Ford Motor Co. (F) - Get Report shares traded lower Wednesday after the carmaker forecast a deeper-than-expected current quarter loss of more than $5 billion but declined to provide a full-year profit outlook amid the coronavirus pandemic.
Ford said it burned through $2.2 billion in cash over the first quarter, while posting a wider-than-expected adjusted loss of 23 cents a share on sales of $34.32 billion, but insisted it had enough cash to last through the year after tapping credit markets earlier this month.
Ford said it had $35 billion in cash on its balance sheet as of April 24, thanks in part to $15.4 billion gained from drawing down on two existing credit lines, and is looking to "a gradual ramp up over the next few months" of its manufacturing plants and supply network "before full production is resumed globally."
"In mid-March, we went through our financial guidance for 2020. As a reminder, when we gave you our outlook in early February, we said it excluded impacts of COVID-19," CFO Tim Stone told investors on a conference call late Tuesday. "Today, unfortunately, the economic environment remains too uncertain to provide updated guidance for the year."

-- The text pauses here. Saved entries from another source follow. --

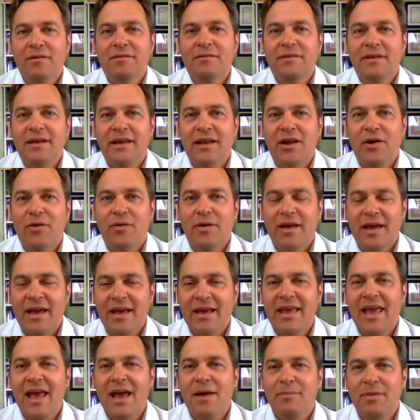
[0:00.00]
It
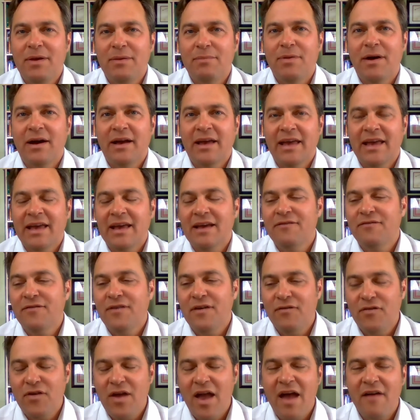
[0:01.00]
can be buggy.
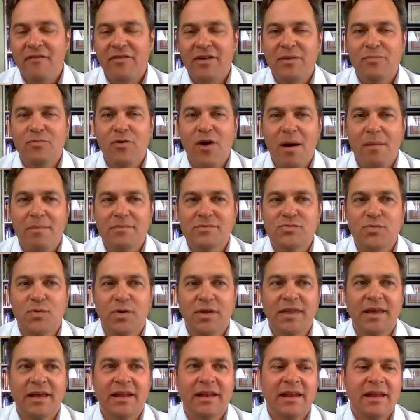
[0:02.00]
If you have any problems with
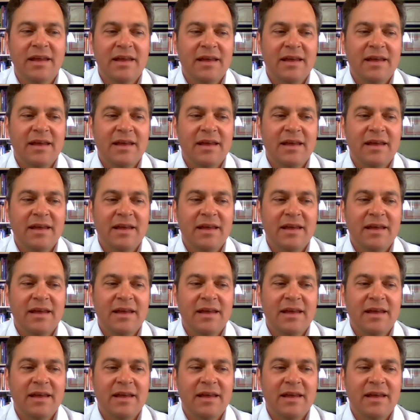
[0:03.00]
it,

"However, assuming in the second quarter, we restart production in a phased way." he added. "We believe we will see the largest impact from this crisis in the second quarter as industry volumes continue to be down significantly in every region year-over-year."
Ford shares were marked 1% lower in early trading Wednesday to change hands at $5.32 each, a move that would extend the stock's year-to-date decline to around 42%.
"For all the fears of how OEMs would handle the worst of the coronavirus upheaval, we’d argue the silver lining of Ford’s 1Q print is that commentary on cash burn + 2Q guide were not worse than feared, and were in-line with bearish expectations," said Credit Suisse analyst Dan Levy.
"It is increasingly clear Ford has ample liquidity to manage through the worst. Yet our key concern lies in Ford’s ability to balance the ‘Two Clocks’ (near term pressures from the business cycle and longer-term secular shifts in the industry) amid a heavier debt load," he added.